Thursday, April 2, 2009

The Sacred Heart and God's Mercy: Parish Mission in Southern Maryland

April 2, 2009

Peace and Good,

I recently had a mission in Sacred Heart Parish in LaPlata, Maryland. The town is famous because of a recent disaster. A few years ago a terribly powerful tornado passed through the town and devastated most of the downtown area, missing the Church by only a few hundred yards. It has all been rebuilt and now offers a beautiful tourist site.

Like most of the missions this year, the theme was the letters of St. Paul. Even though this must be the tenth time I have done some of the talks, I continue to marvel at Paul's insights. I keep being asked how did he figure this all out. Some of it was his temperament (he was definitely a type A personality). Some of it was his classical Greek and rabbinic training. Some of it was his mystical experience (e.g. the road to Damascus, being taken up into third heaven). But so much was the unique blend of all of the above and his own response to the call.

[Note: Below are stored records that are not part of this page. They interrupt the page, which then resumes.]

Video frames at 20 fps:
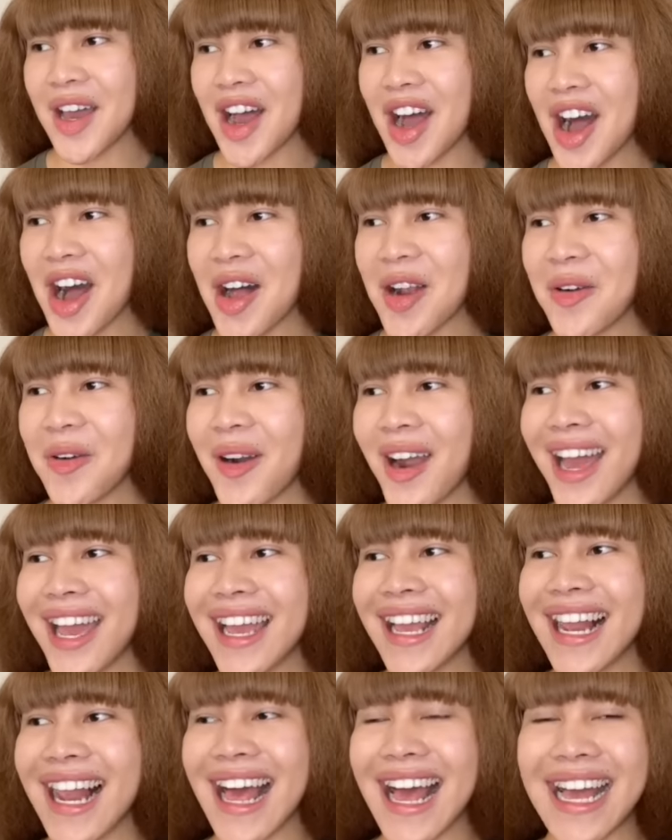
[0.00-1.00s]
All right,
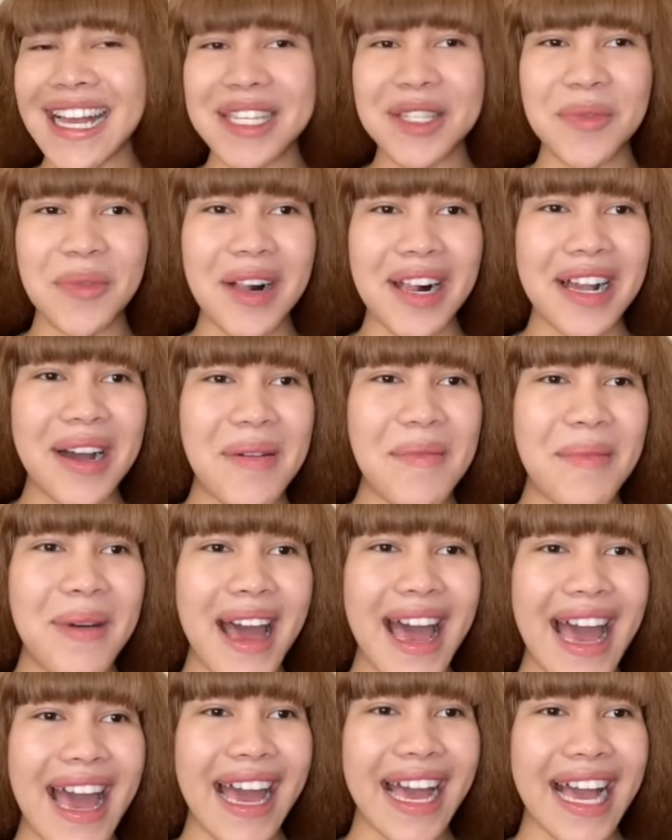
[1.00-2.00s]
class. Welcome
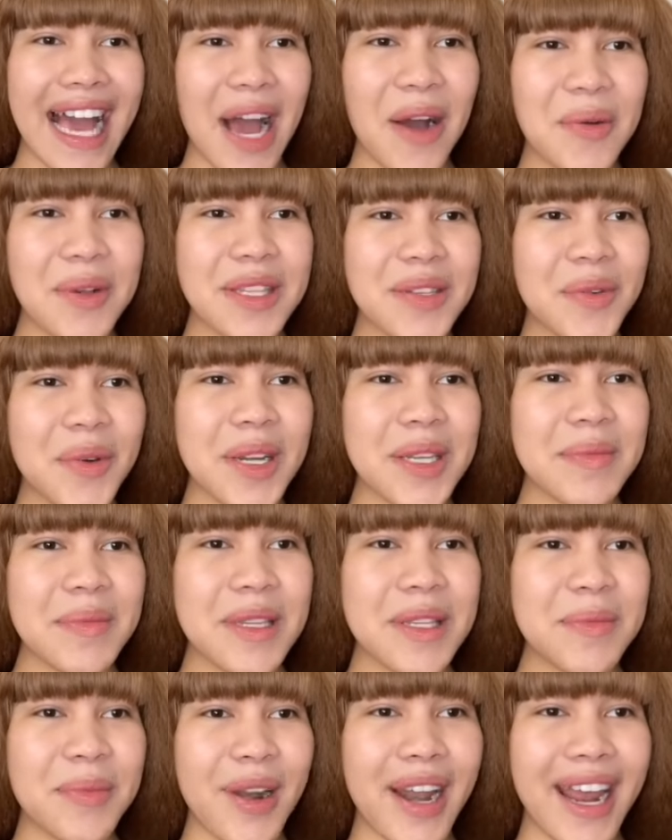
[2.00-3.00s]
back. How was Christmas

In the Church, there is a stained glass window of the apparition of the Sacred Heart to St. Margaret Mary. As part of the mission, I spoke about the story of how Margaret Mary's spiritual director did not believe her when she told him about the apparitions. He told her that he would believe her if next time Jesus appeared, she would ask him what sins he had confessed the past week. She did this, and Jesus' response was "I forgot." Obviously, as God, he could not forget, but he was telling her that he had let go of it, it is time to forgive ourselves as well. So many people hold on to their sins for so long, letting them torture them long after they have confessed them.

Being a history buff, I also noticed that the Mudd family has offices near the Church. Their ancestor is Dr. Mudd who treated John Wilkes Booth after he assassinated Abraham Lincoln. He was imprisoned for being part of the plot, although many people and especially the family feel that he was not complicit to what had happened. This is where the expression, "his name is mud," comes from.

I noticed the unusual accent in southern Maryland while I was there. It is an interesting mixture of the Baltimore accent with something that sounds like a mix between southern and English. They tell me that it derives from the accent of the original settlers back in the seventeenth century.

You'll all be in my prayers as we begin Holy Week. I'll be in Pittsburgh this coming week at Ss. John and Paul Parish in Sewickly.


fr. Jude


  1. Father,Dr. Mudd wasn't executed. He went to prison for many years but was eventually released because of his heroic work during a Yellow Fever epidemic.

  2. Peace and Good,
    Thanks for the clarification. I'll edit the original text.